***** Available data

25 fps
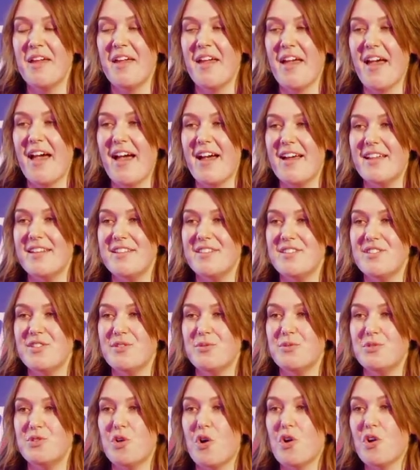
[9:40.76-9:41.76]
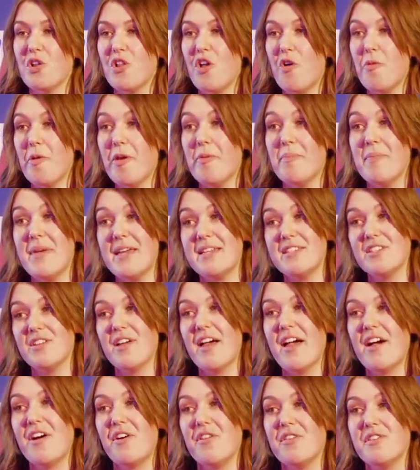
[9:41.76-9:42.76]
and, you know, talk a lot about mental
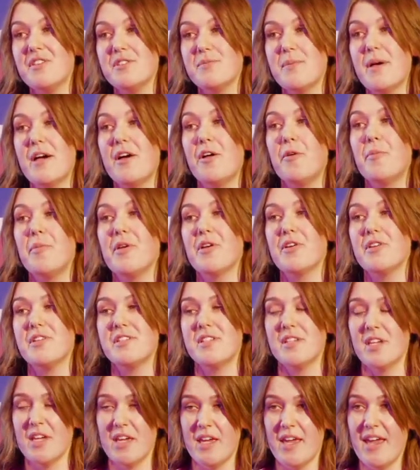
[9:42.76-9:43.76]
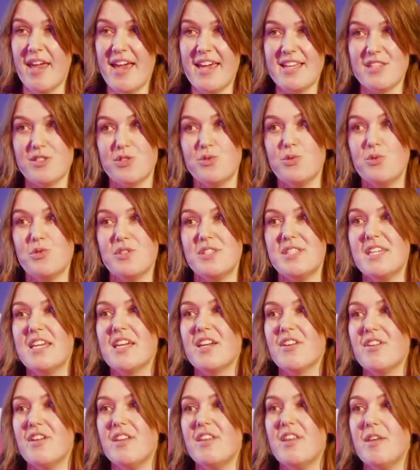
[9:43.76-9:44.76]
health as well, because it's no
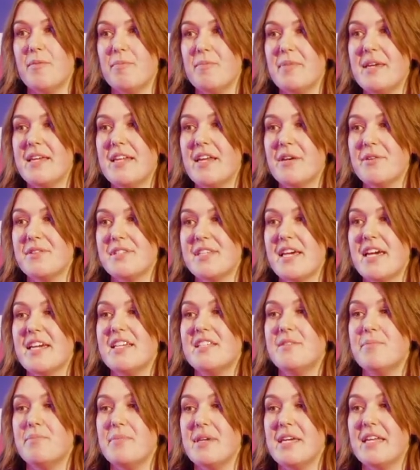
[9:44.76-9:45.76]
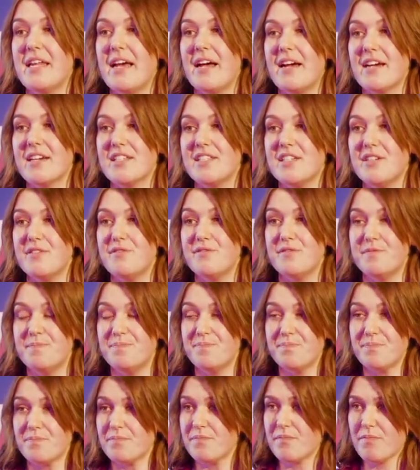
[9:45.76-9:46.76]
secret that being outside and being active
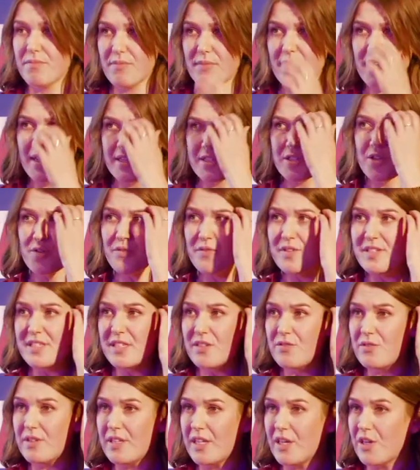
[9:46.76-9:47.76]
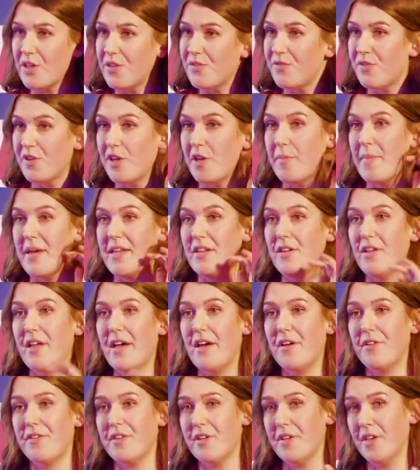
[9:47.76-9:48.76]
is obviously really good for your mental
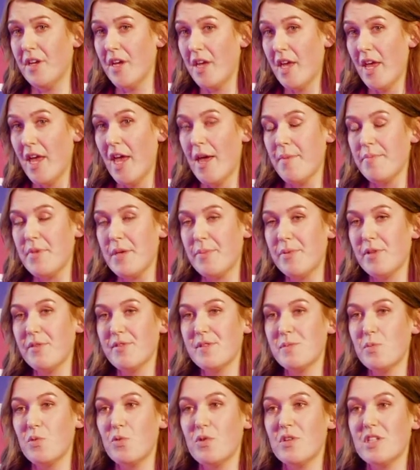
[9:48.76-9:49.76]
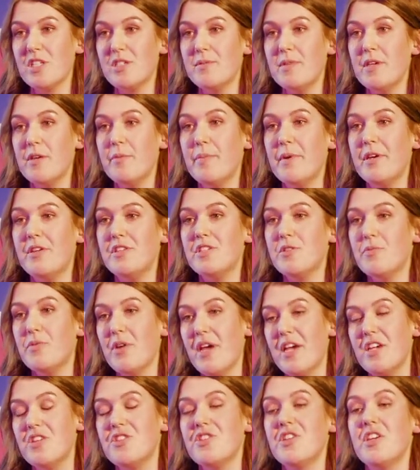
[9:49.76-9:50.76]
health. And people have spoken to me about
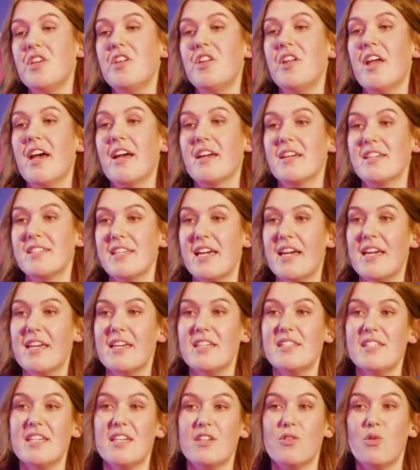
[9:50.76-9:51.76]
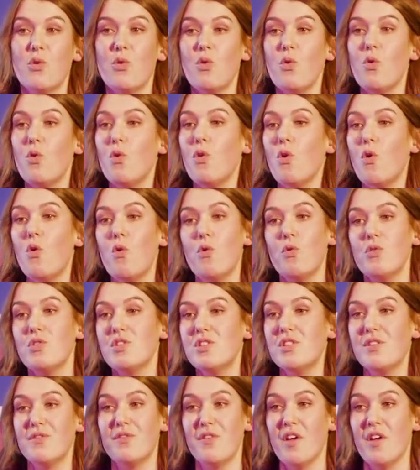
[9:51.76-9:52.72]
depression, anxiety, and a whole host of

**********

> [Task to complete]: Every entry above needs to be copied exactly, apart from its pictures.

> [Exercise answer]:
25 fps
[9:40.76-9:41.76]
[9:41.76-9:42.76]
and, you know, talk a lot about mental
[9:42.76-9:43.76]
[9:43.76-9:44.76]
health as well, because it's no
[9:44.76-9:45.76]
[9:45.76-9:46.76]
secret that being outside and being active
[9:46.76-9:47.76]
[9:47.76-9:48.76]
is obviously really good for your mental
[9:48.76-9:49.76]
[9:49.76-9:50.76]
health. And people have spoken to me about
[9:50.76-9:51.76]
[9:51.76-9:52.72]
depression, anxiety, and a whole host of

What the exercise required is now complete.